|
|
||
|---|---|---|
| .. | ||
| ARC-Autoscaling-Runner-Set-Monitoring.json | ||
| README.md | ||
| grafana-sample.png | ||
README.md
Visualizing Autoscaling Runner Scale Set metrics with Grafana
With the metrics support introduced in gha-runner-scale-set-0.5.0, you can visualize the autoscaling behavior of your runner scale set with your tool of choice.
This sample dashboard shows how to visualize the metrics with Grafana.
[!NOTE] We do not intend to provide a supported ARC dashboard. This is simply a reference and a demonstration for how you could leverage the metrics emitted by the controller-manager and listeners to visualize the autoscaling behavior of your runner scale set.

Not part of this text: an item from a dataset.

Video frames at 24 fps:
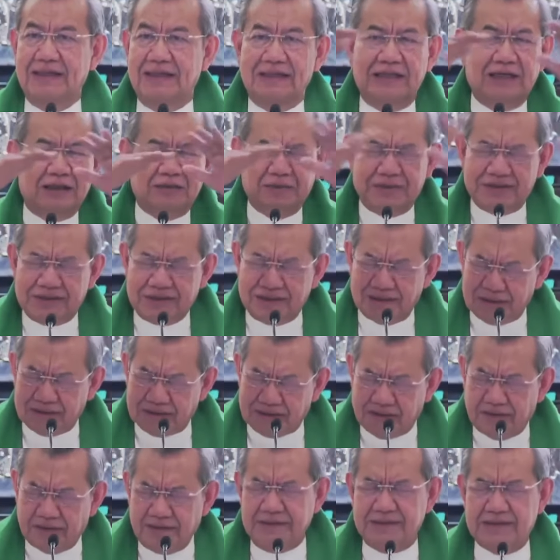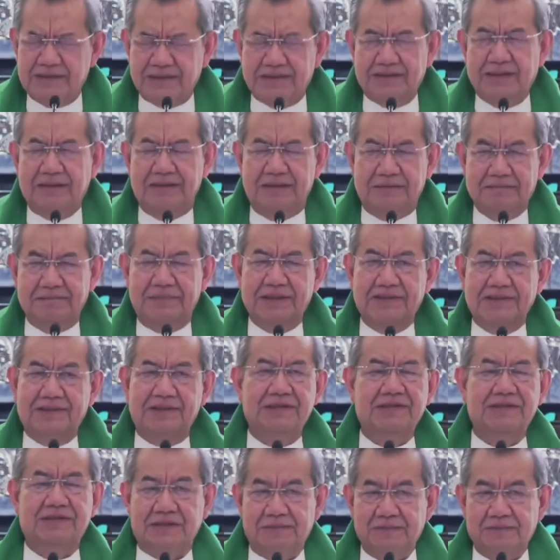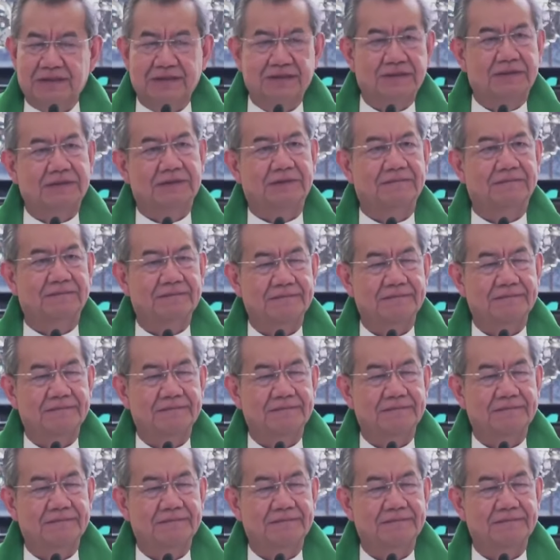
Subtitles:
That was the constant message of the Lord.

We offer no promises of future upgrades to this sample.
Demo
Setup
- Make sure to have Grafana and Prometheus running in your cluster.

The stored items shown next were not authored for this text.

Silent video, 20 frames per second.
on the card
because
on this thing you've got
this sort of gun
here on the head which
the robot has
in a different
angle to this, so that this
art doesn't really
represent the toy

- Make sure that Prometheus is properly scraping the metrics endpoints of the controller-manager and listeners.
- Import the dashboard into Grafana.
Required metrics
This sample relies on the suggestion listener metrics configuration in the scale set values.yaml.
The following metrics are required to be scraped by Prometheus in order to populate the dashboard:
| Metric | Required labels | Source |
|---|---|---|
| container_fs_writes_bytes_total | namespace | cAdvisor |
| container_fs_reads_bytes_total | namespace | cAdvisor |
| container_memory_working_set_bytes | namespace | cAdvisor |
| controller_runtime_active_workers | controller | ARC Controller |
| controller_runtime_reconcile_time_seconds_sum | namespace | ARC Controller |
| controller_runtime_reconcile_errors_total | namespace | ARC Controller |
| gha_assigned_jobs | actions_github_com_scale_set_name, namespace | ARC Controller |
| gha_controller_failed_ephemeral_runners | name, namespace | ARC Controller |
| gha_controller_pending_ephemeral_runners | name, namespace | ARC Controller |
| gha_controller_running_ephemeral_runners | name, namespace | ARC Controller |
| gha_controller_running_listeners | namespace | ARC Controller |
| gha_desired_runners | actions_github_com_scale_set_name, namespace | ARC Listener |
| gha_idle_runners | actions_github_com_scale_set_name, namespace | ARC Listener |
| gha_job_execution_duration_seconds_bucket | actions_github_com_scale_set_name, actions_github_com_scale_set_namespace | ARC Listener |
| gha_job_startup_duration_seconds_bucket | actions_github_com_scale_set_name, actions_github_com_scale_set_namespace | ARC Listener |
| gha_registered_runners | actions_github_com_scale_set_name, namespace | ARC Listener |
| gha_running_jobs | actions_github_com_scale_set_name, actions_github_com_scale_set_namespace | ARC Listener |
| kube_pod_container_status_ready | namespace | kube-state-metrics |
| kube_pod_container_status_terminated_reason | namespace, reason | kube-state-metrics |
| kube_pod_container_status_waiting | namespace | kube-state-metrics |
| rest_client_requests_total | code, method, namespace | ARC Controller |
| scrape_duration_seconds | prometheus | |
| workqueue_depth | name, namespace | ARC Controller |
| workqueue_queue_duration_seconds_sum | namespace | ARC Controller |
Details
This dashboard demonstrates some of the metrics provided by ARC and the underlying Kubernetes runtime. It provides a sample visualization of the behavior of the runner scale set, the ARC controllers, and the listeners. This should not be considered a comprehensive dashboard; it is a starting point that can be used with other metrics and logs to understand the health of the cluster. Review the GitHub documentation detailing the Actions Runner Controller metrics and how to enable them.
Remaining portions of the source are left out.